The management of MRKH syndrome requires a comprehensive strategy encompassing psychological and sexual care to improve psychological well-being and reduce the anxiety and mental stress the patient suffers after being diagnosed, along with the creation of a neovagina using nonsurgical techniques such as the method of Franck’s dilator and surgical procedures like the Abbe-McIndoe operation, the Vecchietti operation, and sigmoidal colpoplasty to improve sexual function.^4,6,10

Conclusion

MRKH syndrome is a rare congenital disorder marked by varying degrees of uterovaginal agenesis and typically functional ovaries.

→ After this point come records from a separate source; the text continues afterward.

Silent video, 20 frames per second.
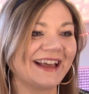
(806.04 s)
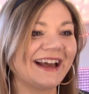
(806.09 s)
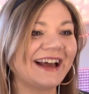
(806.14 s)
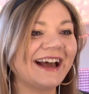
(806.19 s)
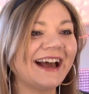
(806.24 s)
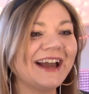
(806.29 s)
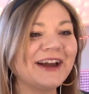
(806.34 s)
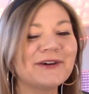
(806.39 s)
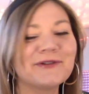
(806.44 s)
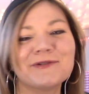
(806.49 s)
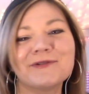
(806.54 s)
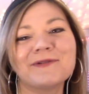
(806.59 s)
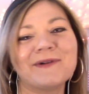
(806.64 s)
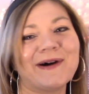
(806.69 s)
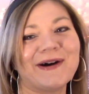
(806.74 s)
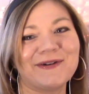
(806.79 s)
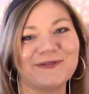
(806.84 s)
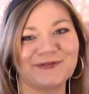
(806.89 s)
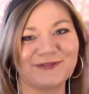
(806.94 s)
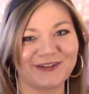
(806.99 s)
I
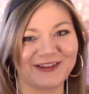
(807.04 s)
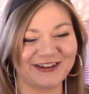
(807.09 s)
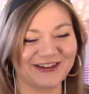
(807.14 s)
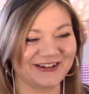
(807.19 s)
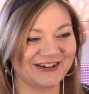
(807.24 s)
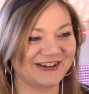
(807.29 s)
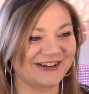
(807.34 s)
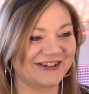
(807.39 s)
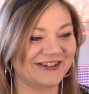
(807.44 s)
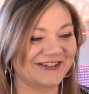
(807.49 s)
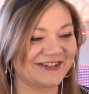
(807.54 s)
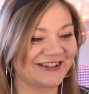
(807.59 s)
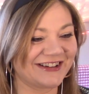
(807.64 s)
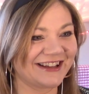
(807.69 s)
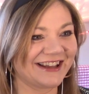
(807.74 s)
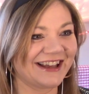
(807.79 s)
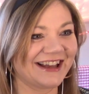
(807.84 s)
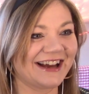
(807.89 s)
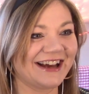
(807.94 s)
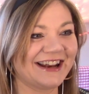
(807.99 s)
love you.
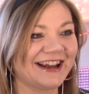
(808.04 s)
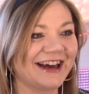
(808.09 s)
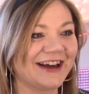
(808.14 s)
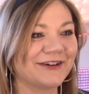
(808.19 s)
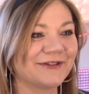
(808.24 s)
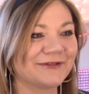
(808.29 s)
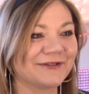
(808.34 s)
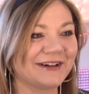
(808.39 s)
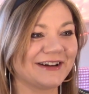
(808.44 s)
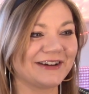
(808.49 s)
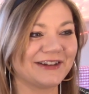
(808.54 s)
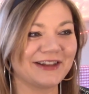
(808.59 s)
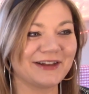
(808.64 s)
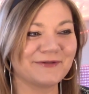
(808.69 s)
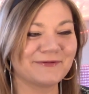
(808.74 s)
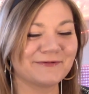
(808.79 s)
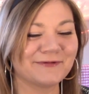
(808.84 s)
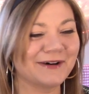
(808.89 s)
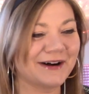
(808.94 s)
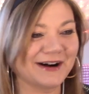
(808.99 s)
And I really
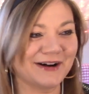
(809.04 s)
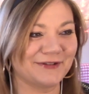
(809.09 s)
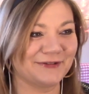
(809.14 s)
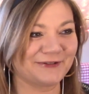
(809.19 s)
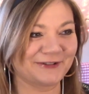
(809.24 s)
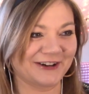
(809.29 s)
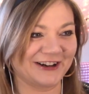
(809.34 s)
love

Accurate diagnosis is vital for effective management. In this case, the patient exhibits MRKH syndrome type II, initially suspected on transabdominal ultrasound and confirmed via MRI. This highlights the critical role of radiological imaging in diagnosis, classification, and surgical planning. With its exceptional soft tissue resolution, MRI emerges as the gold standard for confirming the diagnosis, precisely evaluating pelvic anatomy, uterovaginal aplasia, ovarian location, and associated malformations.